Timing of Initial Exposure to Cereal Grains and the Risk of Wheat Allergy

University of Nebraska at Omaha, Omaha, Nebraska, United States
PEDIATRICS (Impact Factor: 5.47). 07/2006; 117(6):2175-82. DOI: 10.1542/peds.2005-1803
Source: PubMed


Early exposure to solid foods in infancy has been associated with the development of allergy. The aim of this study was to examine the association between cereal-grain exposures (wheat, barley, rye, oats) in the infant diet and development of wheat allergy.
A total of 1612 children were enrolled at birth and followed to the mean age of 4.7 years. Questionnaire data and dietary exposures were obtained at 3, 6, 9, 15, and 24 months and annually thereafter. The main outcome measure was parent report of wheat allergy. Children with celiac disease autoimmunity detected by tissue transglutaminase autoantibodies were excluded. Wheat-specific immunoglobulin E levels on children reported to have wheat allergy were obtained.
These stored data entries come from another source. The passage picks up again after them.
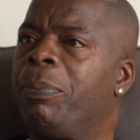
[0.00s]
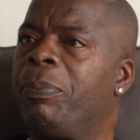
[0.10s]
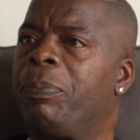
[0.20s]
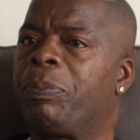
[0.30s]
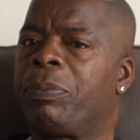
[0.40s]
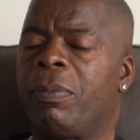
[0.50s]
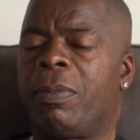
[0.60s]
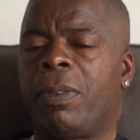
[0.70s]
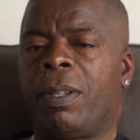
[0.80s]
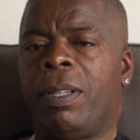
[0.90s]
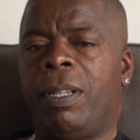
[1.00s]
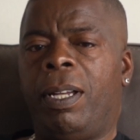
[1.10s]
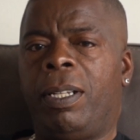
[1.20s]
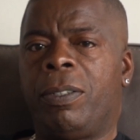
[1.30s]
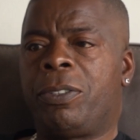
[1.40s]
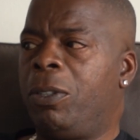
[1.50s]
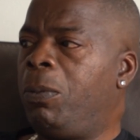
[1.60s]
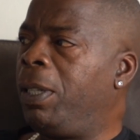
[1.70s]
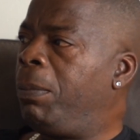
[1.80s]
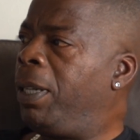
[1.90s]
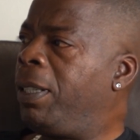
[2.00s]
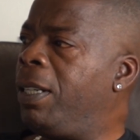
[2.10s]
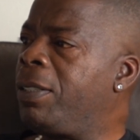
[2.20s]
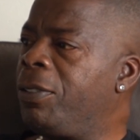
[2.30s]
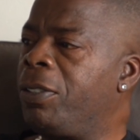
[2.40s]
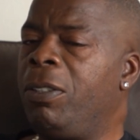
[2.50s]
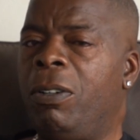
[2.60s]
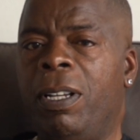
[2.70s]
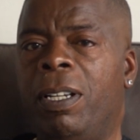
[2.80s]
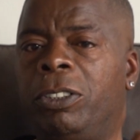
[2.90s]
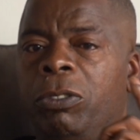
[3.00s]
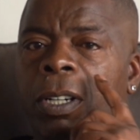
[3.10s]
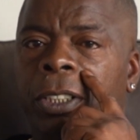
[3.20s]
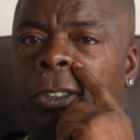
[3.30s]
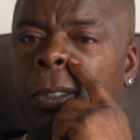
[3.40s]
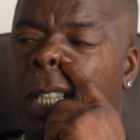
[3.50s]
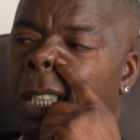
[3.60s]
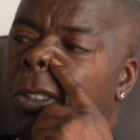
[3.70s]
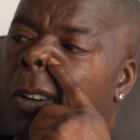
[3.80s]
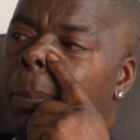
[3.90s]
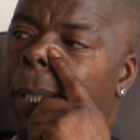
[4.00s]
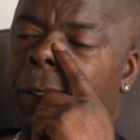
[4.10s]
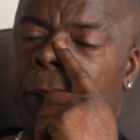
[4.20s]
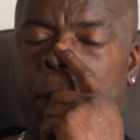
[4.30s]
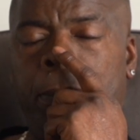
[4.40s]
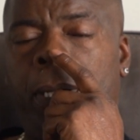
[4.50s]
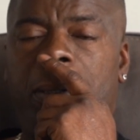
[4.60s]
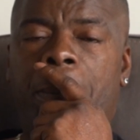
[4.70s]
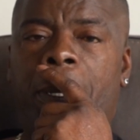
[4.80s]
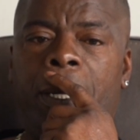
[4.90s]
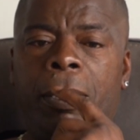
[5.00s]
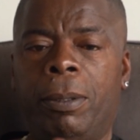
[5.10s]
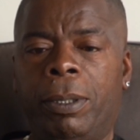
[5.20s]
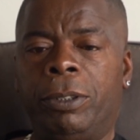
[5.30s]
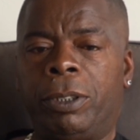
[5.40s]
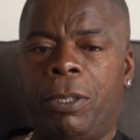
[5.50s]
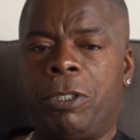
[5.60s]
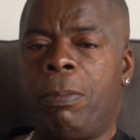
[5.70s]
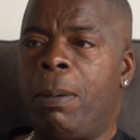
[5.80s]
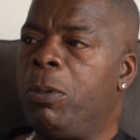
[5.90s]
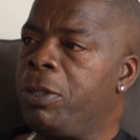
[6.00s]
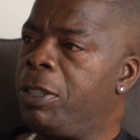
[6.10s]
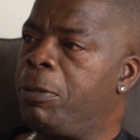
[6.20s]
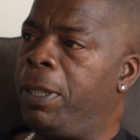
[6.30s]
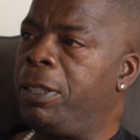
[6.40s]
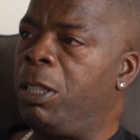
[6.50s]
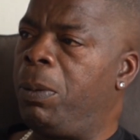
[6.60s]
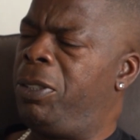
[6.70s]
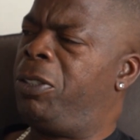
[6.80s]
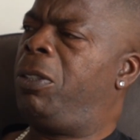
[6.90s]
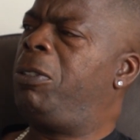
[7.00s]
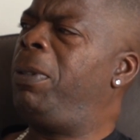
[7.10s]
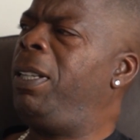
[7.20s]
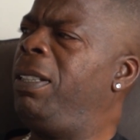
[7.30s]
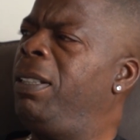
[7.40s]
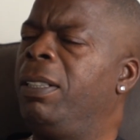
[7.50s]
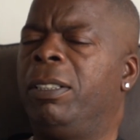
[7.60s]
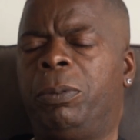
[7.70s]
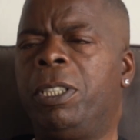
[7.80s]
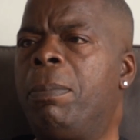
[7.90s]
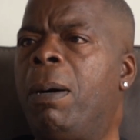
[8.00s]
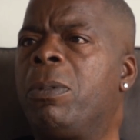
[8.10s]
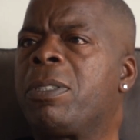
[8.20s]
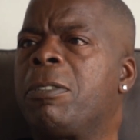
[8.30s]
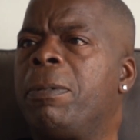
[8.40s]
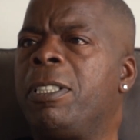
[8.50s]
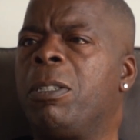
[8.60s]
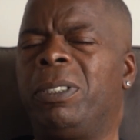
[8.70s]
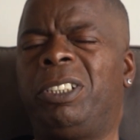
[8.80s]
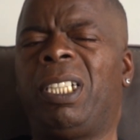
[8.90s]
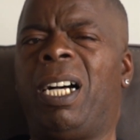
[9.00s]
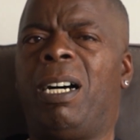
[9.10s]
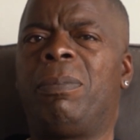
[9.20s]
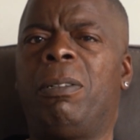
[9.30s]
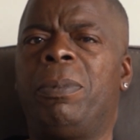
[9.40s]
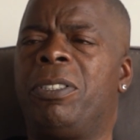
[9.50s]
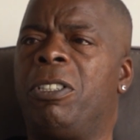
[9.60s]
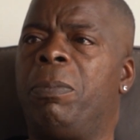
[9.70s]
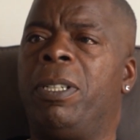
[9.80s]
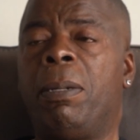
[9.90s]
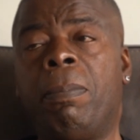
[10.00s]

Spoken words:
And I saw one of my cousins. She goes, "Oh, yeah, do you like Duke? I don't know, right, Mish, blah, blah, blah." She goes, "Your mum wants to speak to you." I went, "Excuse me?" She went, "Your mum wants to speak to you." I went, "Shut up, don't be stupid."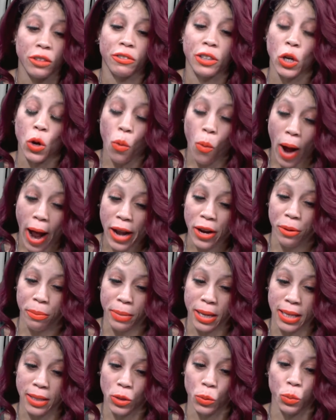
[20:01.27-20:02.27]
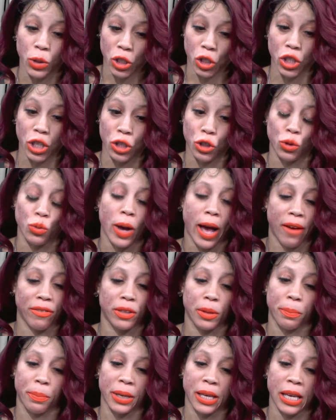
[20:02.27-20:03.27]
requirements, which is you have
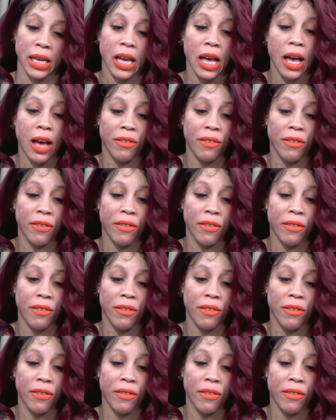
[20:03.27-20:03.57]
to be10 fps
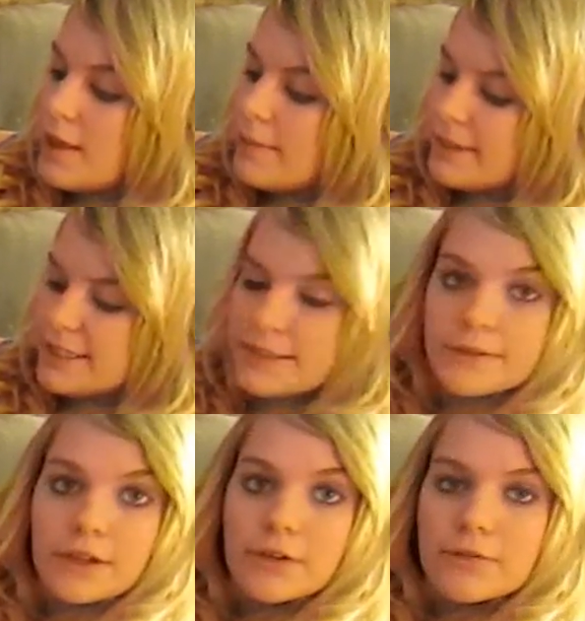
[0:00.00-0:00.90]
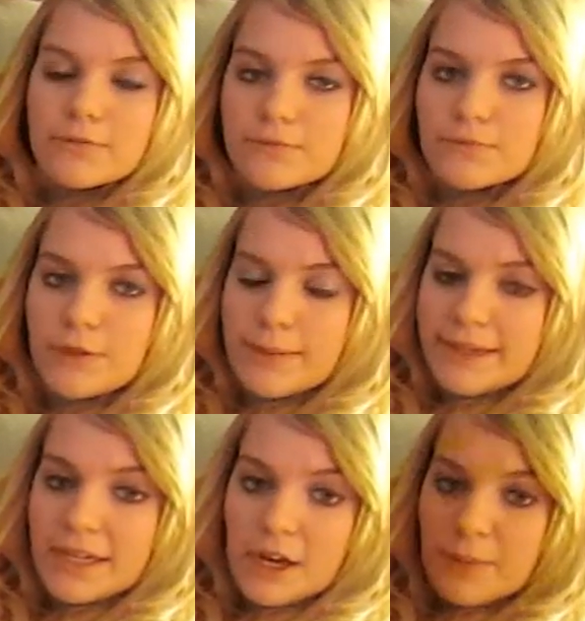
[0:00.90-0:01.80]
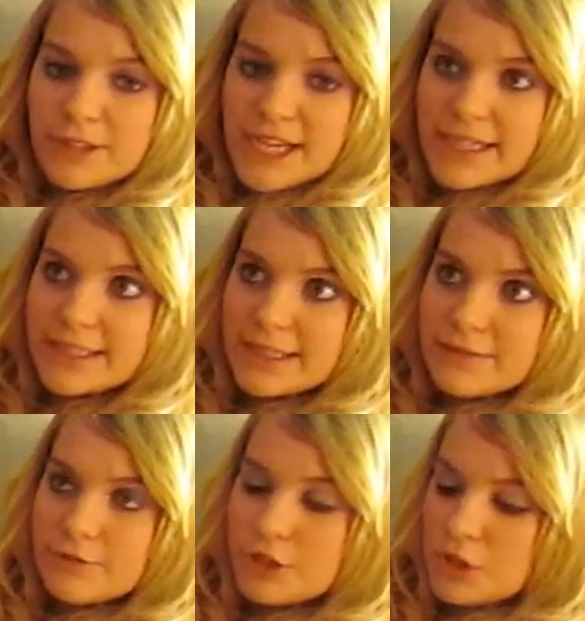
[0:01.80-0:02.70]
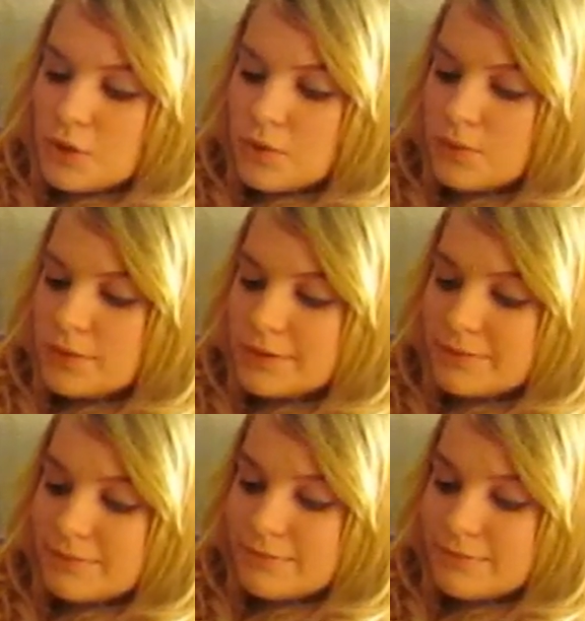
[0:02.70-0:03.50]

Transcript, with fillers: because women are protected, so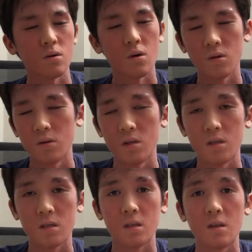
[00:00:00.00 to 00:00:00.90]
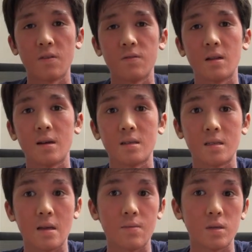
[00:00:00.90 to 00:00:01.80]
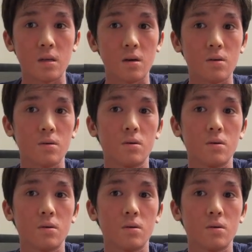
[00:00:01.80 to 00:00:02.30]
all this stuff like stem cell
Sixteen children (1%) reported wheat allergy. Children who were first exposed to cereals after 6 months of age had an increased risk of wheat allergy compared with children first exposed to cereals before 6 months of age (after controlling for confounders including a family history of allergic disorders and history of food allergy before 6 months of age). All 4 children with detectable wheat-specific immunoglobulin E were first exposed to cereal grains after 6 months. A first-degree relative with asthma, eczema, or hives was also independently associated with an increased risk of wheat-allergy development.
Delaying initial exposure to cereal grains until after 6 months may increase the risk of developing wheat allergy. These results do not support delaying introduction of cereal grains for the protection of food allergy.